* YOUR OBJECTIVE
Ignoring the pictures, copy the data exactly.

* SUPPLIED RECORDS

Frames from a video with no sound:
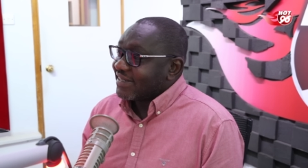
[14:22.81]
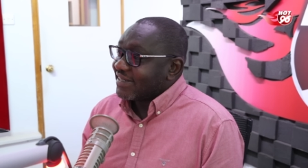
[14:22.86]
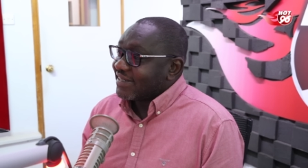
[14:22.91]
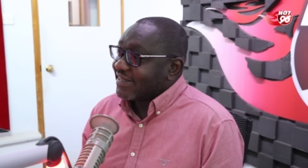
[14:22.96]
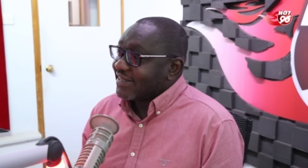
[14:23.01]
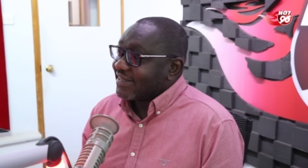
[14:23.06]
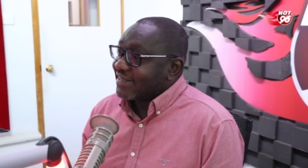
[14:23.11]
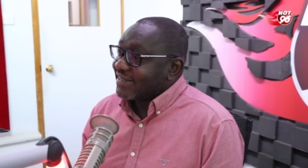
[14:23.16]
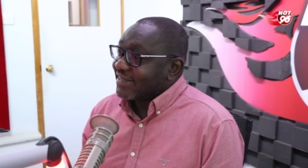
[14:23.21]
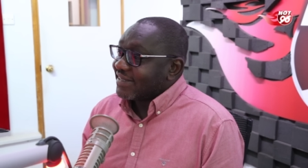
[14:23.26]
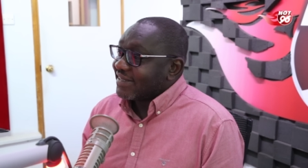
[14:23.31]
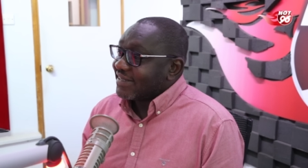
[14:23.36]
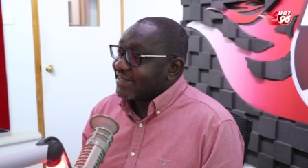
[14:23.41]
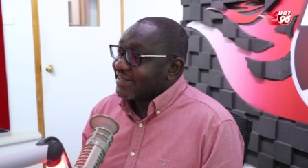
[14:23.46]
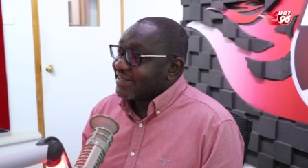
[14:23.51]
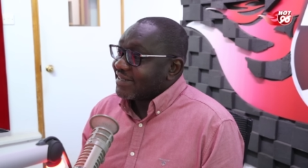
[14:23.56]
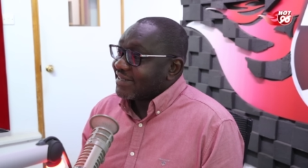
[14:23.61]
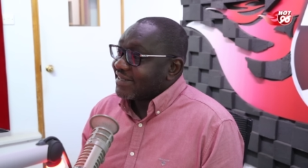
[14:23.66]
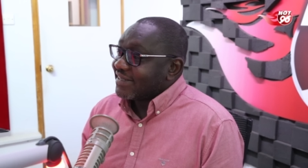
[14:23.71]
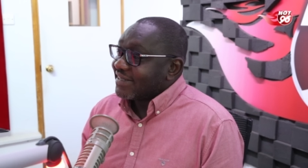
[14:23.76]
And
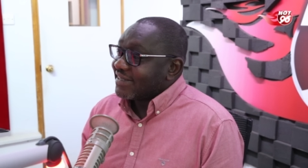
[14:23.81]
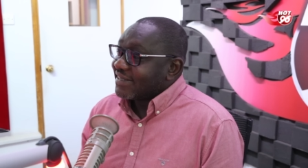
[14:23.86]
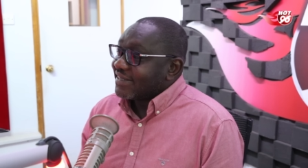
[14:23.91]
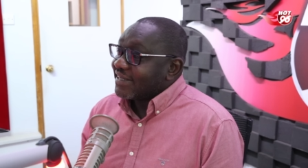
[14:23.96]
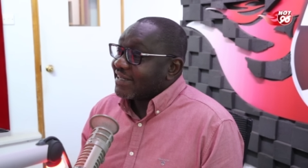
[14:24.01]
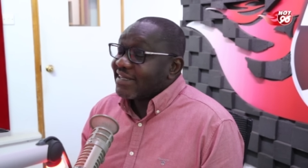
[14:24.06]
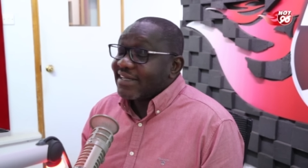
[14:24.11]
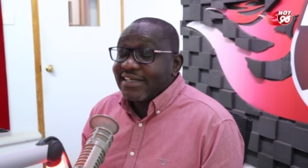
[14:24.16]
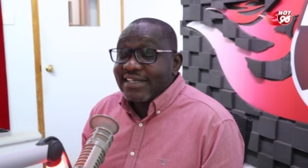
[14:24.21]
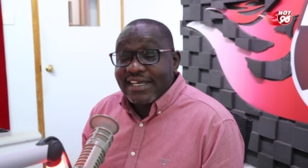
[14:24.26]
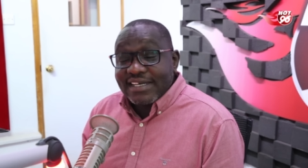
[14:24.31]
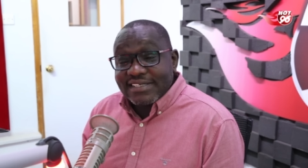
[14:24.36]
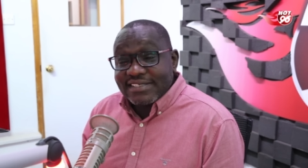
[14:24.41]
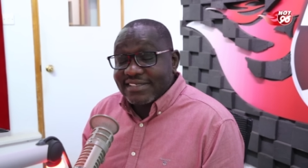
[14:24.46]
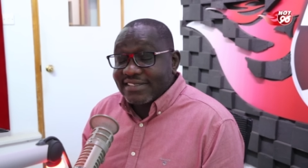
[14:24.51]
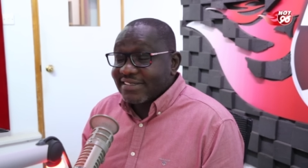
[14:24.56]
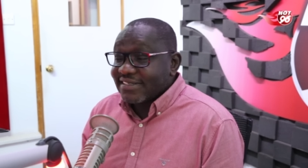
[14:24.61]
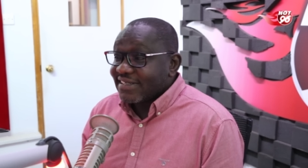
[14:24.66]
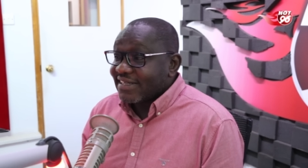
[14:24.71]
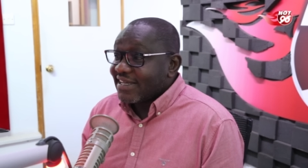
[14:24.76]
languages too.
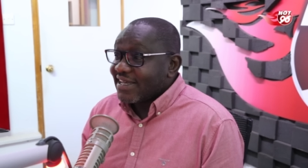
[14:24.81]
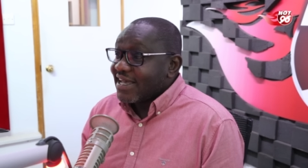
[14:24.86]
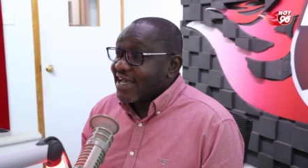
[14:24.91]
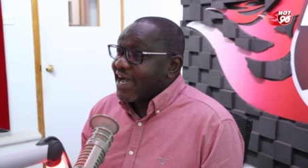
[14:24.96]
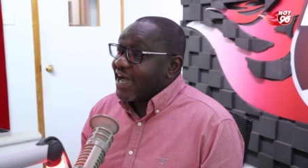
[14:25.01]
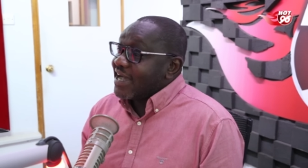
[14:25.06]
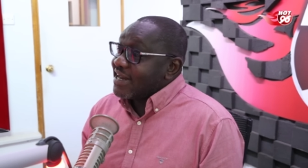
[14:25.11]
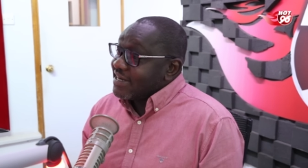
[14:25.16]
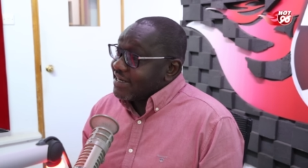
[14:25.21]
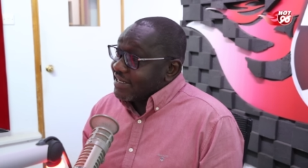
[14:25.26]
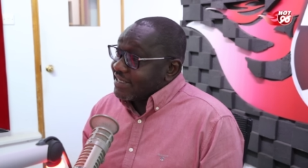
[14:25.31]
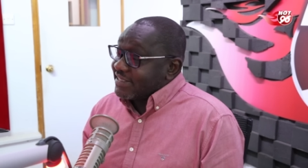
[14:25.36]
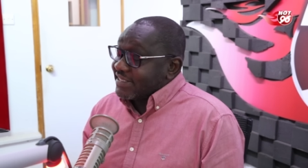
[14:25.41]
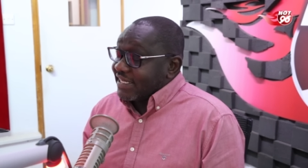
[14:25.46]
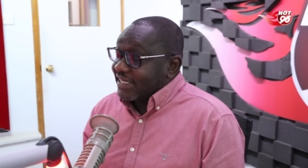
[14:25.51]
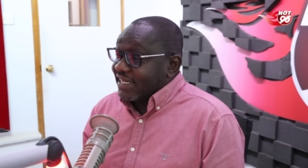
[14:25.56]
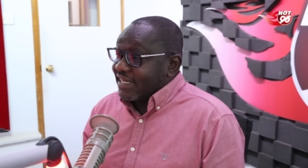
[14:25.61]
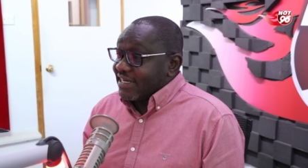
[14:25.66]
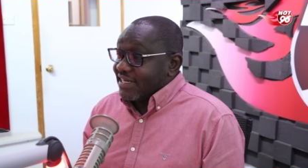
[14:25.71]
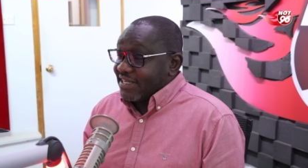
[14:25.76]
Yes. And
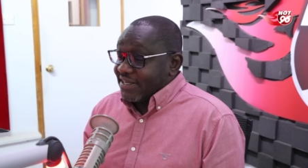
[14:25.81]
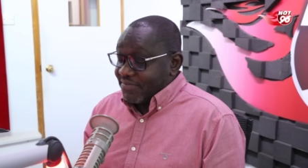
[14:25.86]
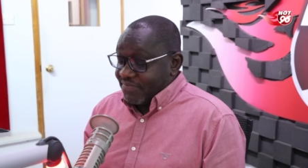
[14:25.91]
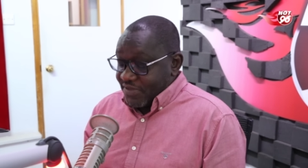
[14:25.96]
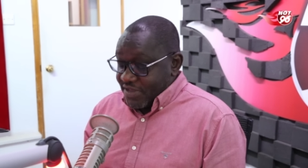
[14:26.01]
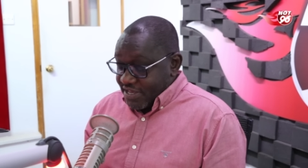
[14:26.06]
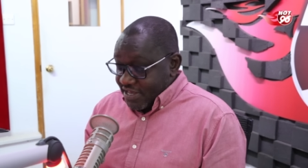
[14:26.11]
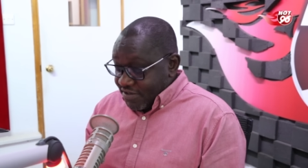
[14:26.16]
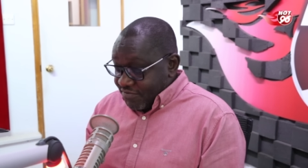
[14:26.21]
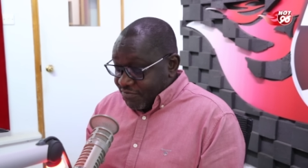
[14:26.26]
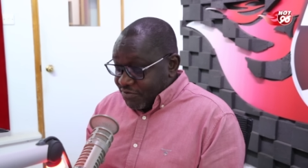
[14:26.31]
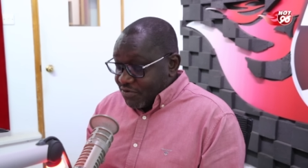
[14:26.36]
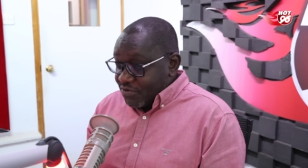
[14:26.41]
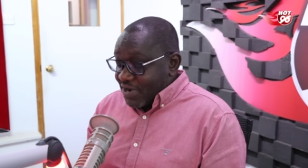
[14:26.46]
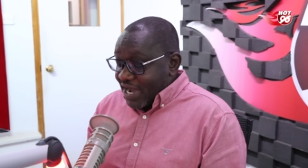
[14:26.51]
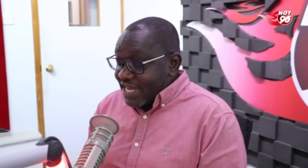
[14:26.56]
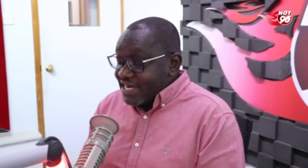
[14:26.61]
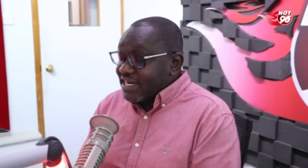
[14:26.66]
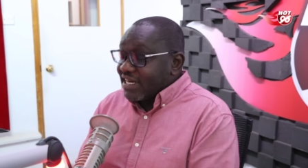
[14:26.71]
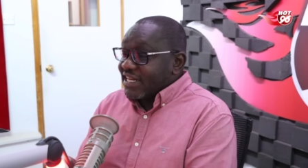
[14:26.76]
secondly, if
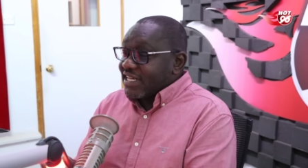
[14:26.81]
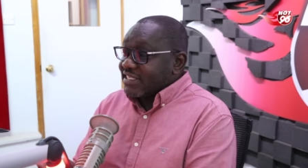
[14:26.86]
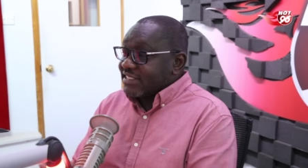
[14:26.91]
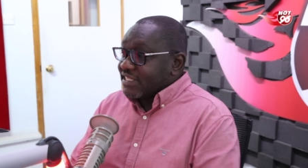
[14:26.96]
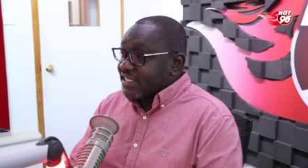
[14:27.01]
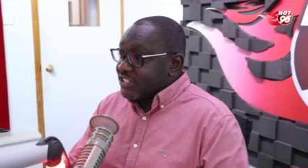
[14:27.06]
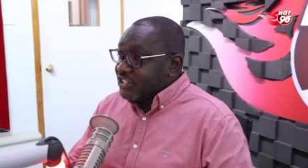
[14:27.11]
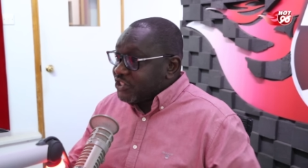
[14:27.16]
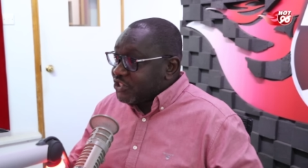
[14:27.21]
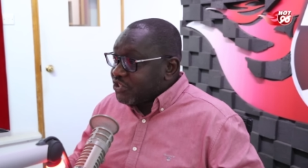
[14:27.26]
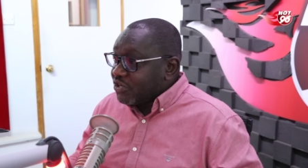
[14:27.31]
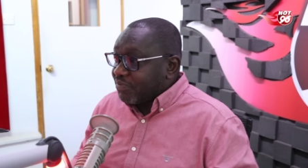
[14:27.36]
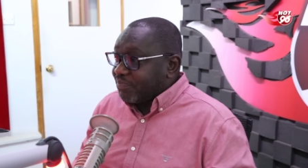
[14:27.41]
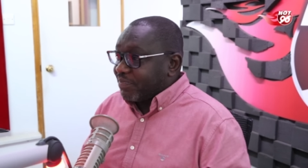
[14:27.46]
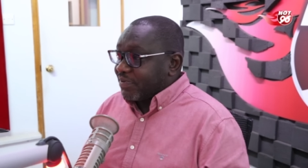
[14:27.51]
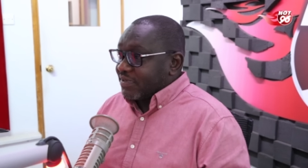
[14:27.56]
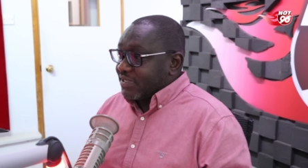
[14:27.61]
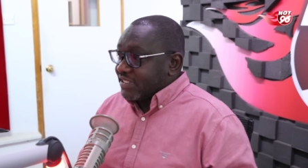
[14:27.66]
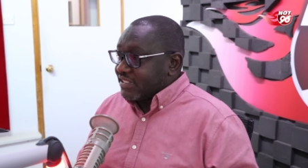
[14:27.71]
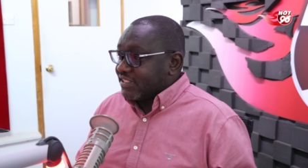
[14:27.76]
you analyze the
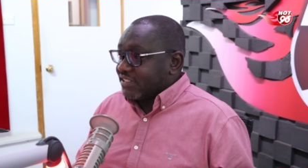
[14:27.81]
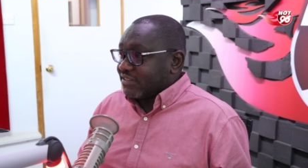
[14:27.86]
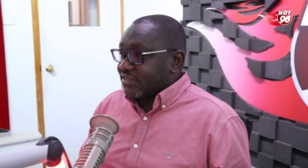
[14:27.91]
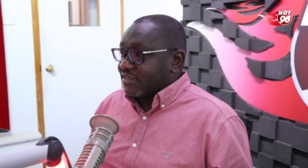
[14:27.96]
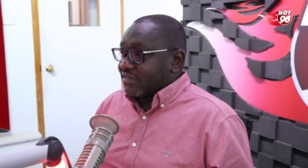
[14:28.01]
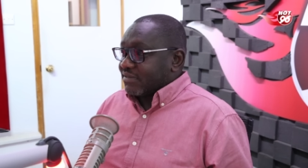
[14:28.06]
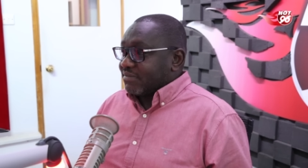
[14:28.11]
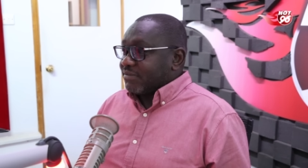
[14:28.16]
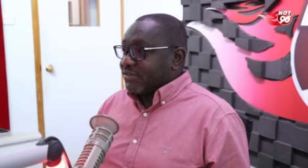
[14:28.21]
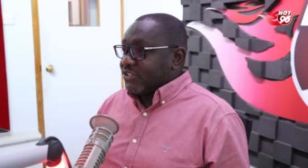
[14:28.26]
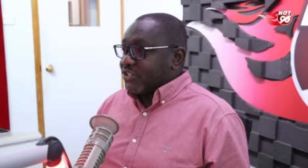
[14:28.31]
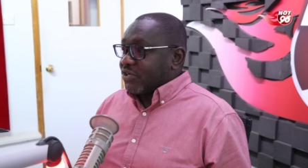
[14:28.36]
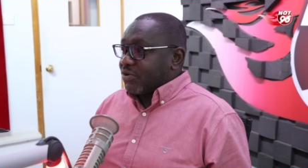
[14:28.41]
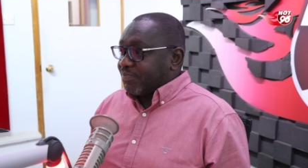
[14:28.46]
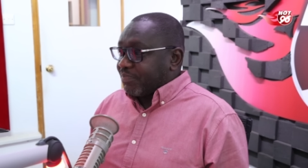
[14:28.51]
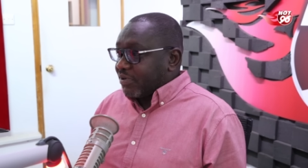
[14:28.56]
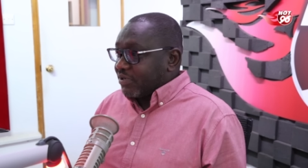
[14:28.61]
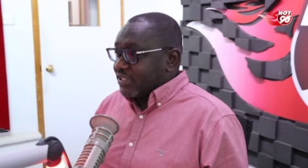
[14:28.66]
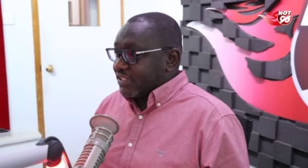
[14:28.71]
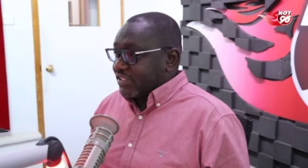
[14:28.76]
geopolitical
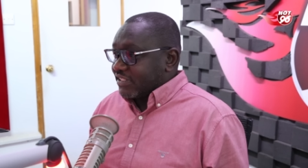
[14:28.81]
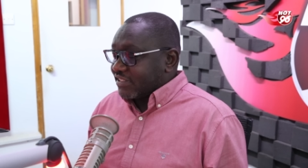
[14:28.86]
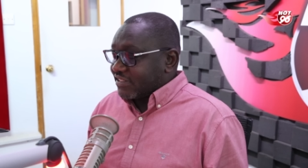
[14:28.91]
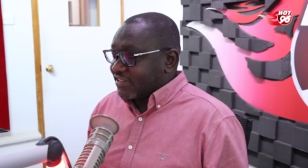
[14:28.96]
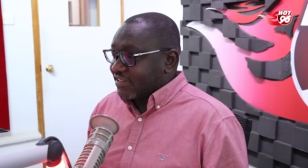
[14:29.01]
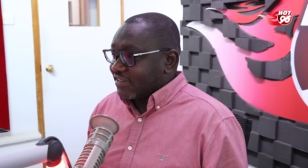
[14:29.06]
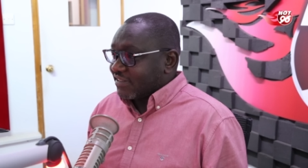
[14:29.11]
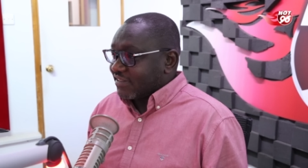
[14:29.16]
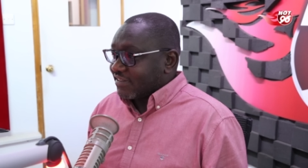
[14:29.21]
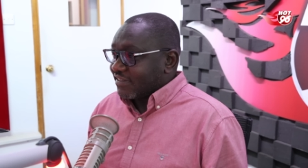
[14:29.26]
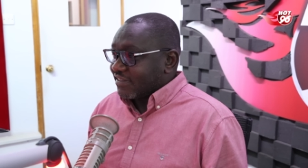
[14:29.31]
geopolitics,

* SOLVED EXERCISE
Frames from a video with no sound:
[14:22.81]
[14:22.86]
[14:22.91]
[14:22.96]
[14:23.01]
[14:23.06]
[14:23.11]
[14:23.16]
[14:23.21]
[14:23.26]
[14:23.31]
[14:23.36]
[14:23.41]
[14:23.46]
[14:23.51]
[14:23.56]
[14:23.61]
[14:23.66]
[14:23.71]
[14:23.76]
And
[14:23.81]
[14:23.86]
[14:23.91]
[14:23.96]
[14:24.01]
[14:24.06]
[14:24.11]
[14:24.16]
[14:24.21]
[14:24.26]
[14:24.31]
[14:24.36]
[14:24.41]
[14:24.46]
[14:24.51]
[14:24.56]
[14:24.61]
[14:24.66]
[14:24.71]
[14:24.76]
languages too.
[14:24.81]
[14:24.86]
[14:24.91]
[14:24.96]
[14:25.01]
[14:25.06]
[14:25.11]
[14:25.16]
[14:25.21]
[14:25.26]
[14:25.31]
[14:25.36]
[14:25.41]
[14:25.46]
[14:25.51]
[14:25.56]
[14:25.61]
[14:25.66]
[14:25.71]
[14:25.76]
Yes. And
[14:25.81]
[14:25.86]
[14:25.91]
[14:25.96]
[14:26.01]
[14:26.06]
[14:26.11]
[14:26.16]
[14:26.21]
[14:26.26]
[14:26.31]
[14:26.36]
[14:26.41]
[14:26.46]
[14:26.51]
[14:26.56]
[14:26.61]
[14:26.66]
[14:26.71]
[14:26.76]
secondly, if
[14:26.81]
[14:26.86]
[14:26.91]
[14:26.96]
[14:27.01]
[14:27.06]
[14:27.11]
[14:27.16]
[14:27.21]
[14:27.26]
[14:27.31]
[14:27.36]
[14:27.41]
[14:27.46]
[14:27.51]
[14:27.56]
[14:27.61]
[14:27.66]
[14:27.71]
[14:27.76]
you analyze the
[14:27.81]
[14:27.86]
[14:27.91]
[14:27.96]
[14:28.01]
[14:28.06]
[14:28.11]
[14:28.16]
[14:28.21]
[14:28.26]
[14:28.31]
[14:28.36]
[14:28.41]
[14:28.46]
[14:28.51]
[14:28.56]
[14:28.61]
[14:28.66]
[14:28.71]
[14:28.76]
geopolitical
[14:28.81]
[14:28.86]
[14:28.91]
[14:28.96]
[14:29.01]
[14:29.06]
[14:29.11]
[14:29.16]
[14:29.21]
[14:29.26]
[14:29.31]
geopolitics,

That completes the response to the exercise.